Wednesday, September 11, 2013

F-35C. This is how it ends...

Thanks for the article Andrew.


via Reuters.
Defense officials say the Navy is looking at an array of options, including buying fewer coastal warships built by Lockheed Martin Corp and Australia's Austal, and delaying orders for the Navy's F-35 C-model, also built by Lockheed to land on aircraft carriers.
Lockheed, Austal and other Navy suppliers such as General Dynamics and Huntington Ingalls Industries Inc are awaiting news about how the Navy would cut spending in its fiscal 2105 budget plan now being prepared.
The services are working to finalize their plans in coming days so they can send them to top Pentagon leaders for review.
Mabus said the Navy was doing all it could to protect training and readiness, but warned that if the cuts stayed in place, sailors and Marines might have to deploy without adequate training within 12 to 18 months.
Training and maintenance had already been scaled back, while protecting funding needed for deployments, but the forecast cuts would eventually begin to affect those areas, he said.
He said naval forces remained in the Middle East at the ready to deal with Syria, but ongoing budget cuts could undermine the Navy's ability to provide those military options to the president in the future.
"Unless we act to address the damage of continuing resolutions and sequestration, there are options which may be limited or just not available in the future," Mabus said.
Continued budget cuts could force the Navy to eliminate more than three dozen planned maintenance periods for its warships, and ground more than 200 aircraft.
Mabus also warned that the Navy's efforts to rebuild its fleet and drive down acquisition costs would be jeopardized if budget cuts forced it to break multiyear acquisition contracts.
Follow the link to read the whole thing but make no mistake about it...
If the Navy has to choose between carriers with Super Hornets or fewer carriers with F-35Cs, the more carrier argument will win everytime. 
Its nothing sinister.  Its just the way things are.
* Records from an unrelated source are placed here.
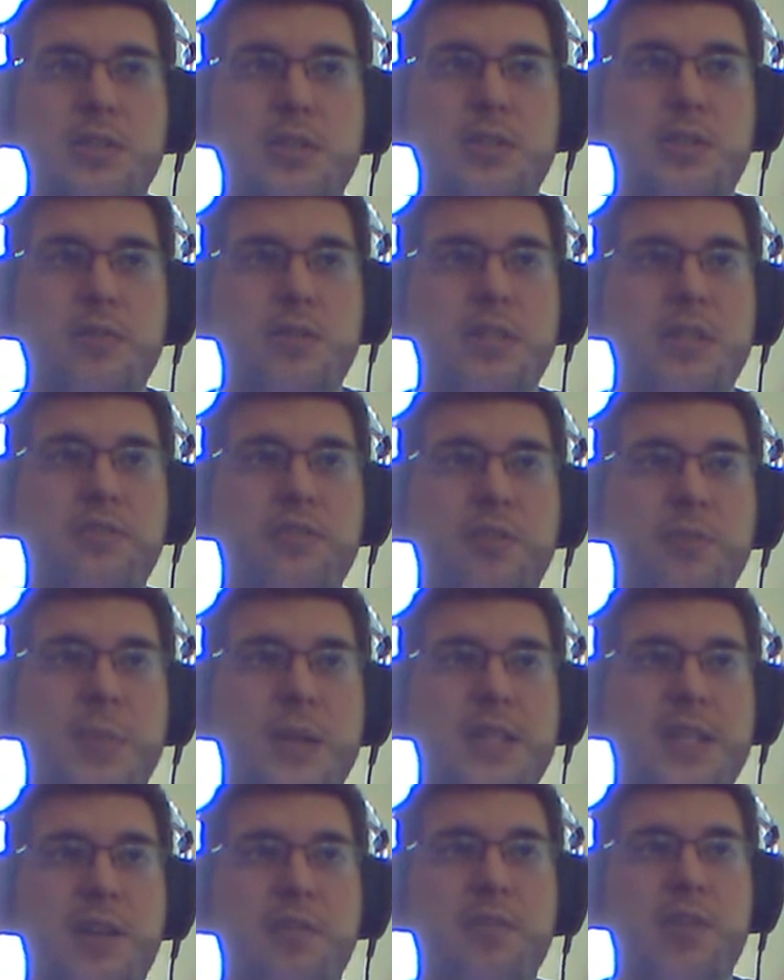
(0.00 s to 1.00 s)
Se você for
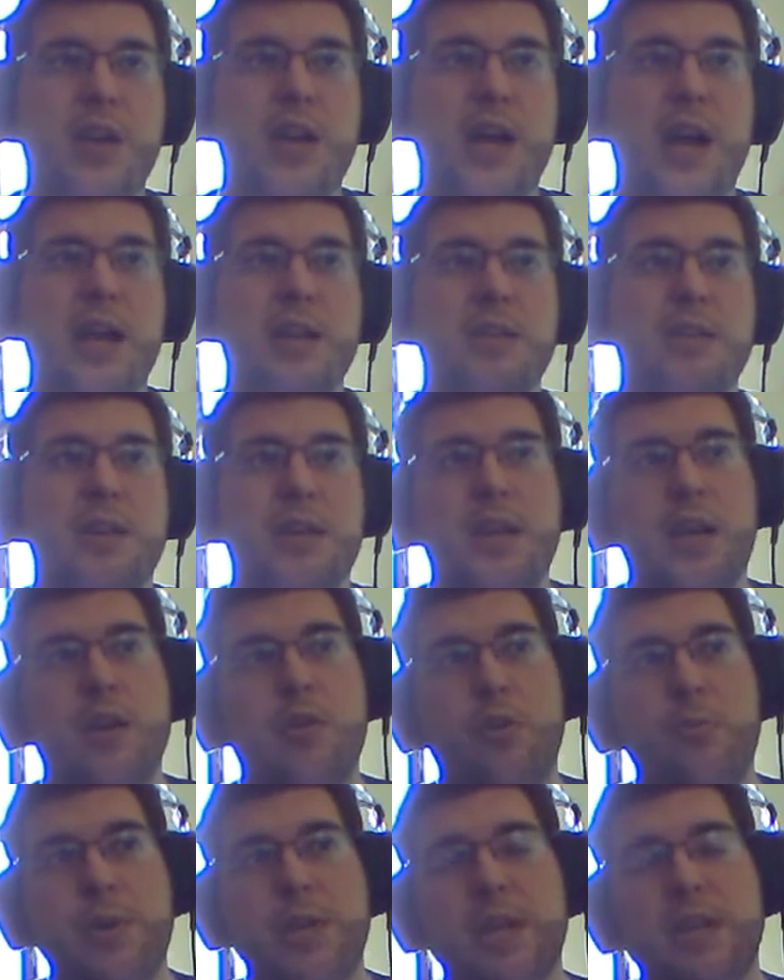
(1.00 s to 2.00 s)
passar o Very High,
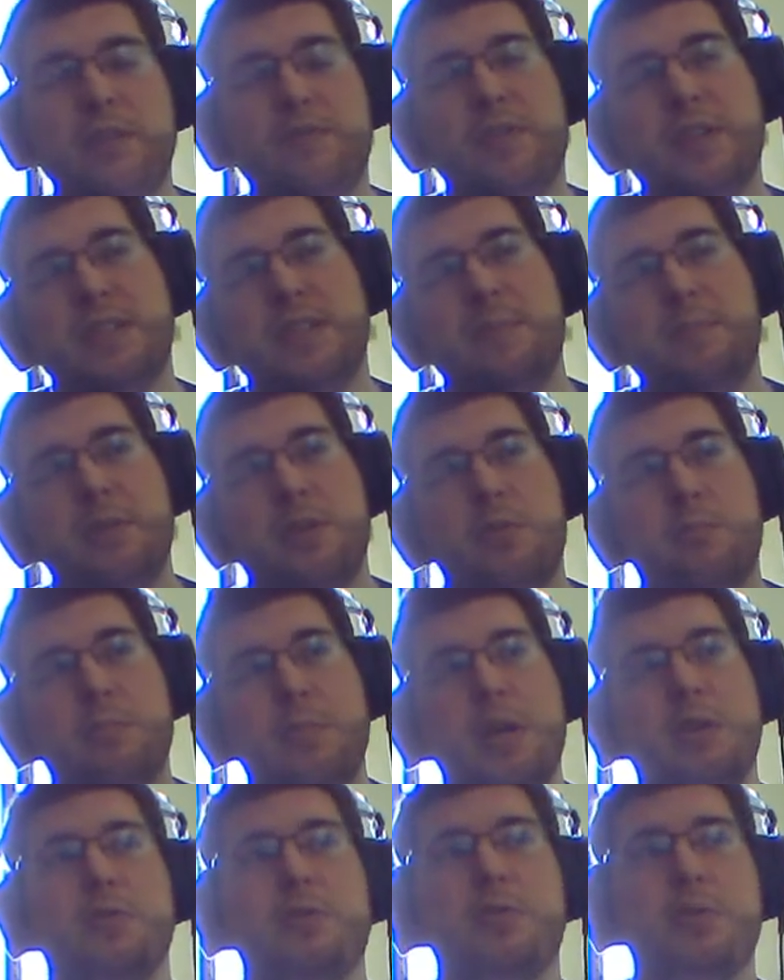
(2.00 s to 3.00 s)
recomendo aqui fazer pelo
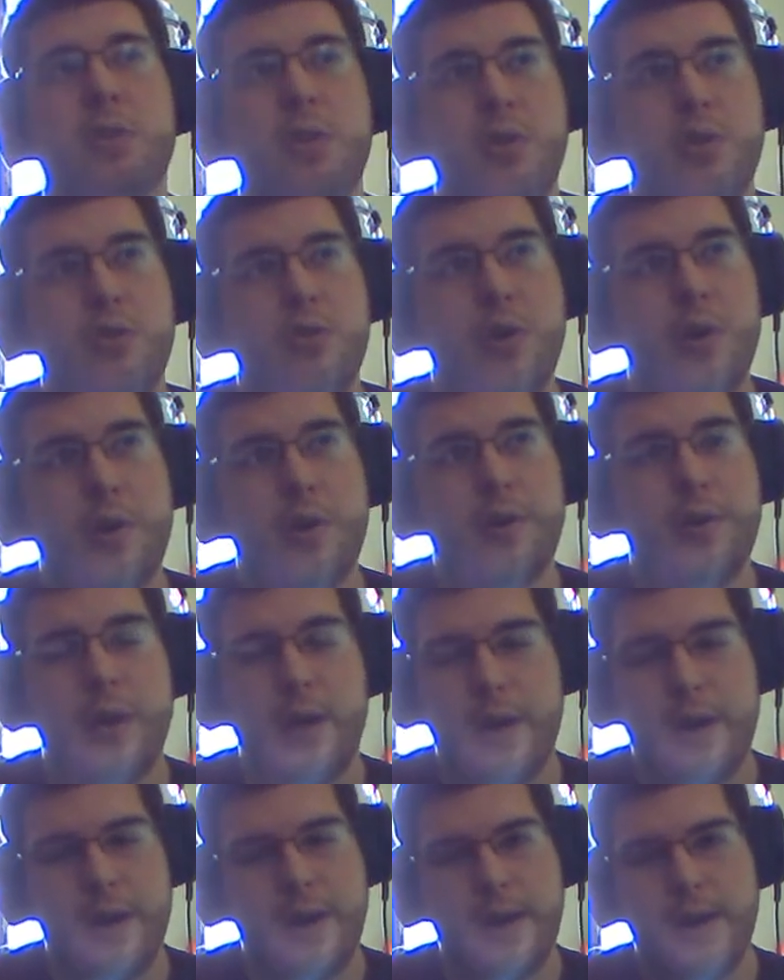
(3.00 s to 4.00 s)
menos
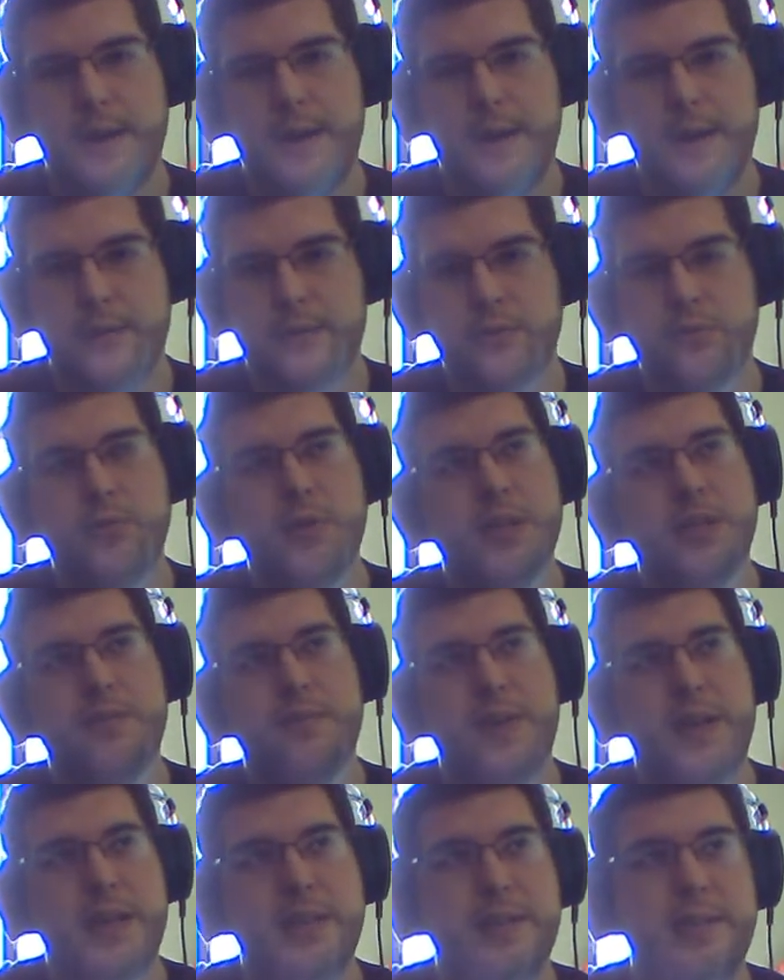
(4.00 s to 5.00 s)
é, duas
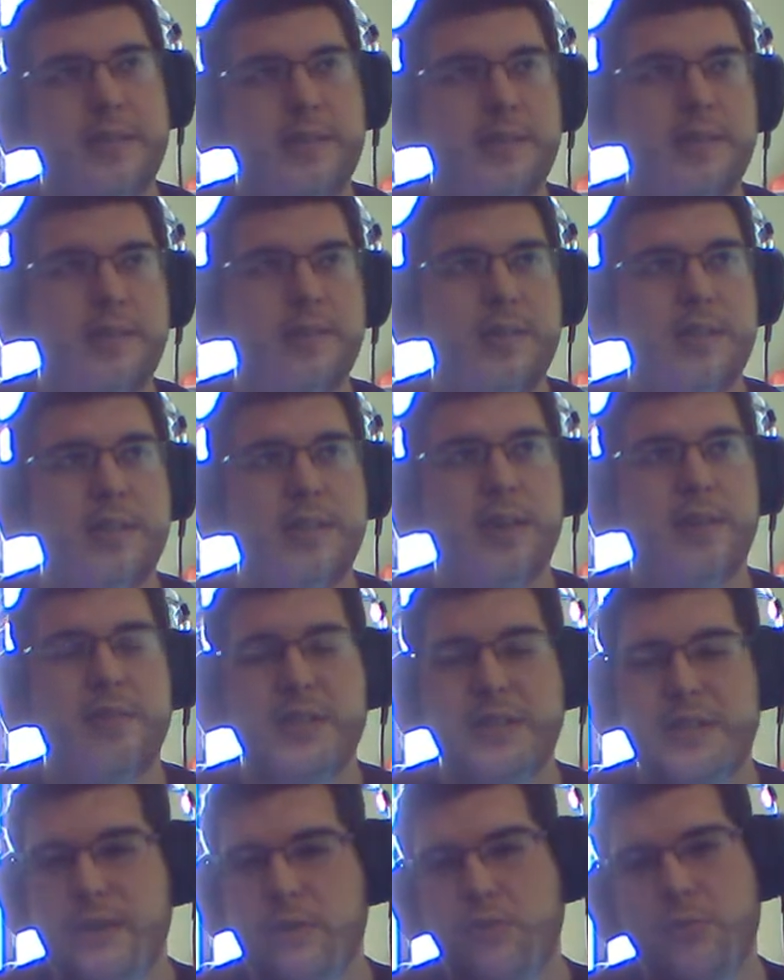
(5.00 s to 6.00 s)
vezes. Se quiser
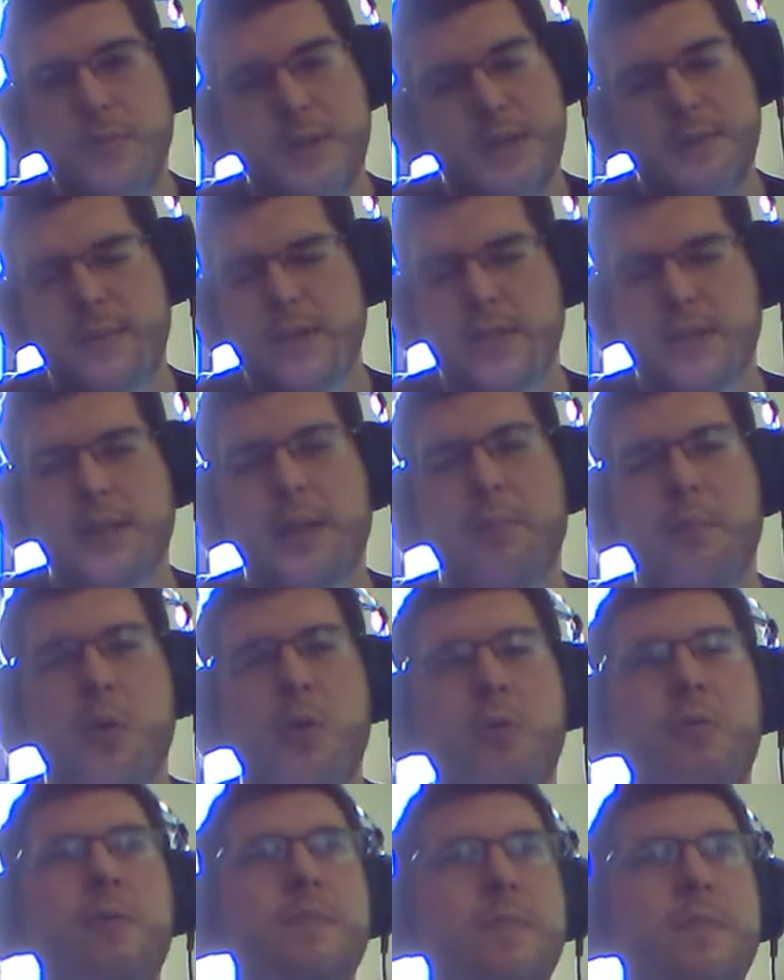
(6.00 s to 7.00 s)
fazer uma, também já tá
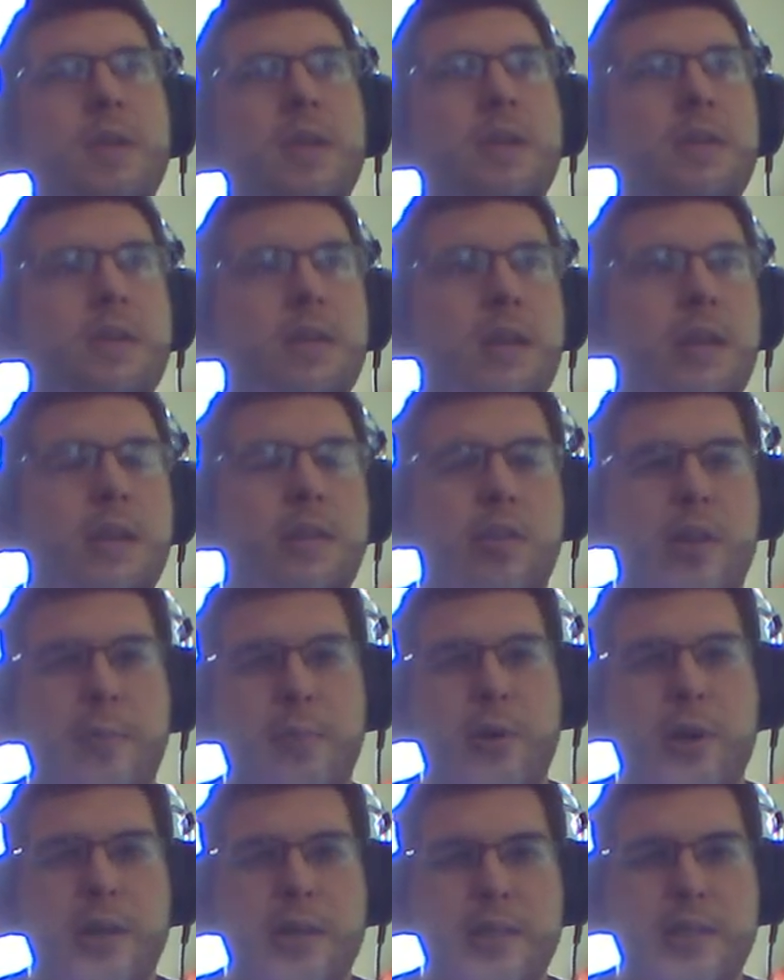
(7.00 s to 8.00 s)
bom. Ele
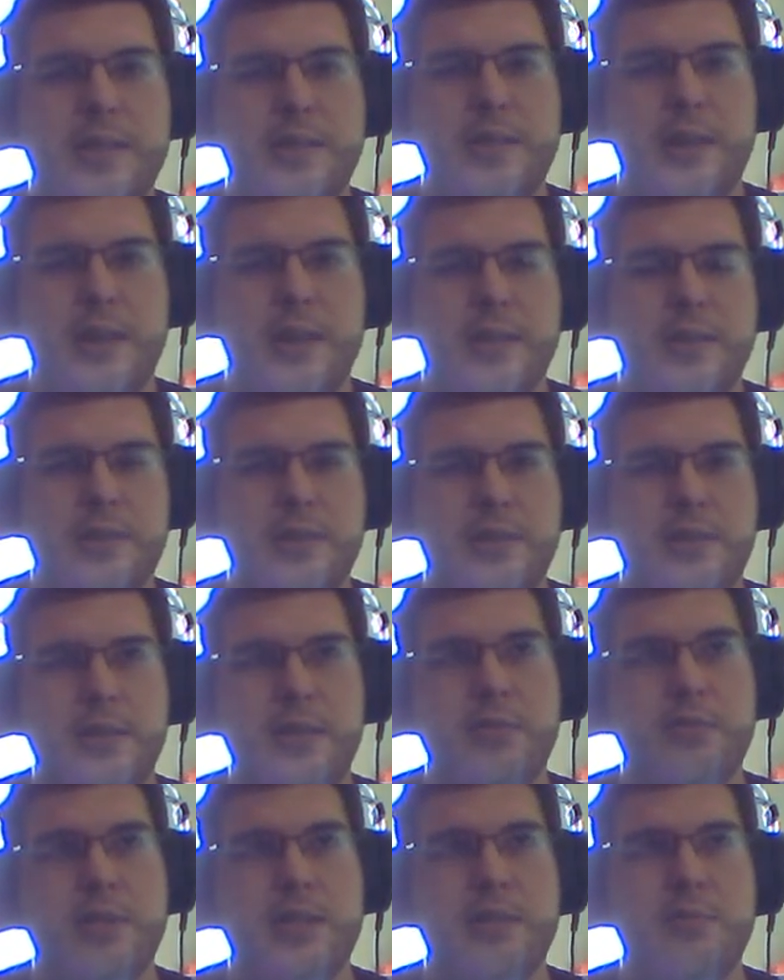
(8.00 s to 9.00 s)
demora ali cerca de
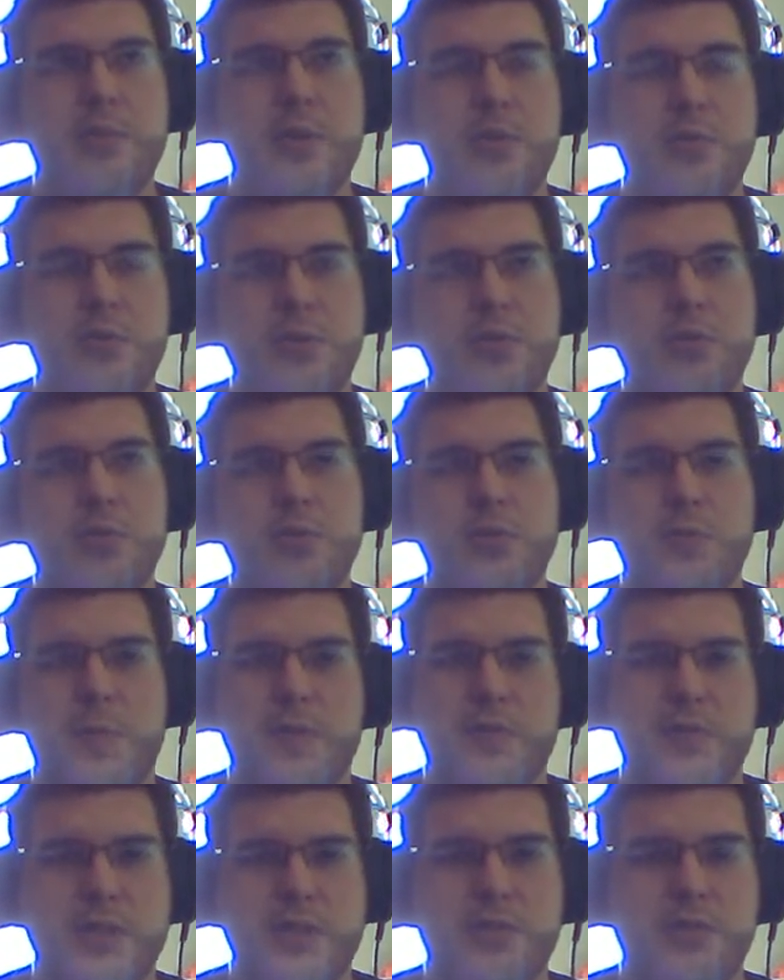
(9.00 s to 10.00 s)
5, 6 minutos para
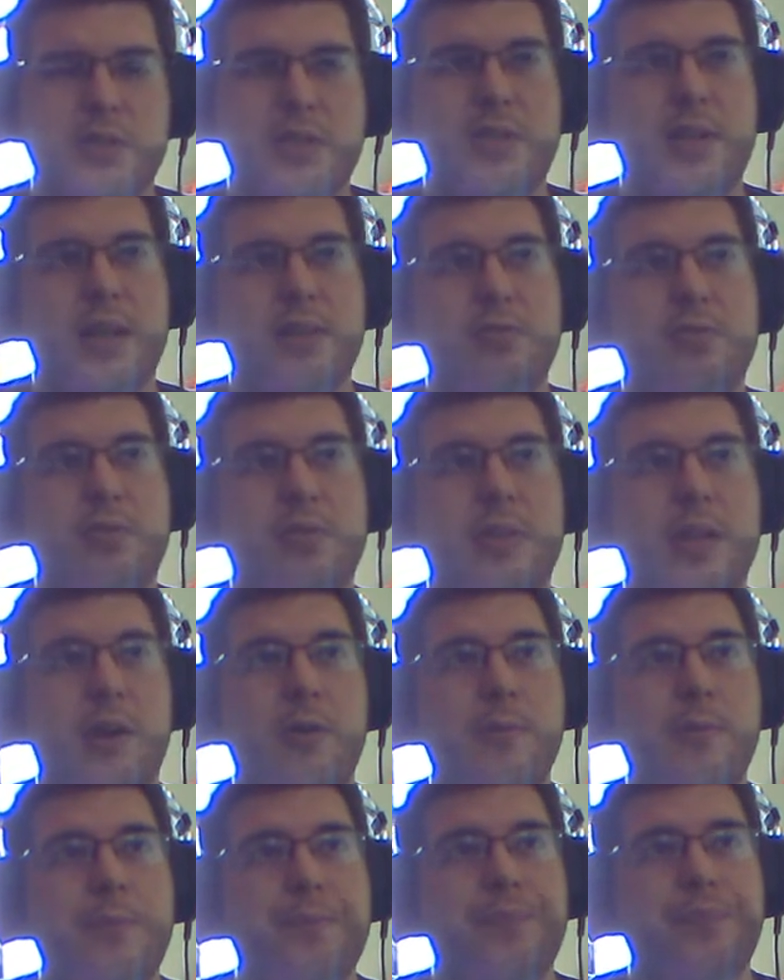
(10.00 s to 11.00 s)
fazer o estresse
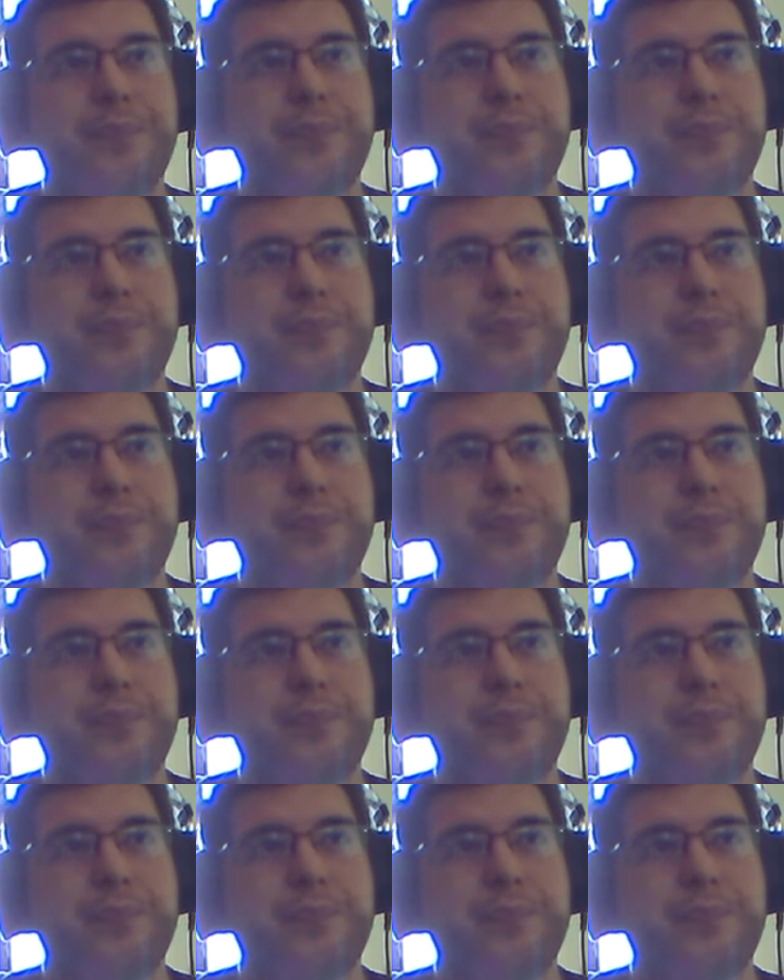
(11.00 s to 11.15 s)
total.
Combatant Commanders will insist on having carriers available.  Combatant Commanders don't see a slowdown in the need for forward deployed forces in this chaotic world.  What this also means is that the death spiral (as I've predicted) is about to hit full force this fall.  Left unsaid is what will happen to the other variants.  Amos will die in a ditch over the F-35B but he's in a much weakened position and opponents of this program will drop a few well placed e-mails to Congressional staffers and he won't testify.  Additionally many will be driven mad by the idea that he will once again offer up the Amphibious Combat Vehicle for delay.

This is almost a done deal.  They'll fight it but the F-35 program is being recognized for what it is.  An unaffordable boondoggle.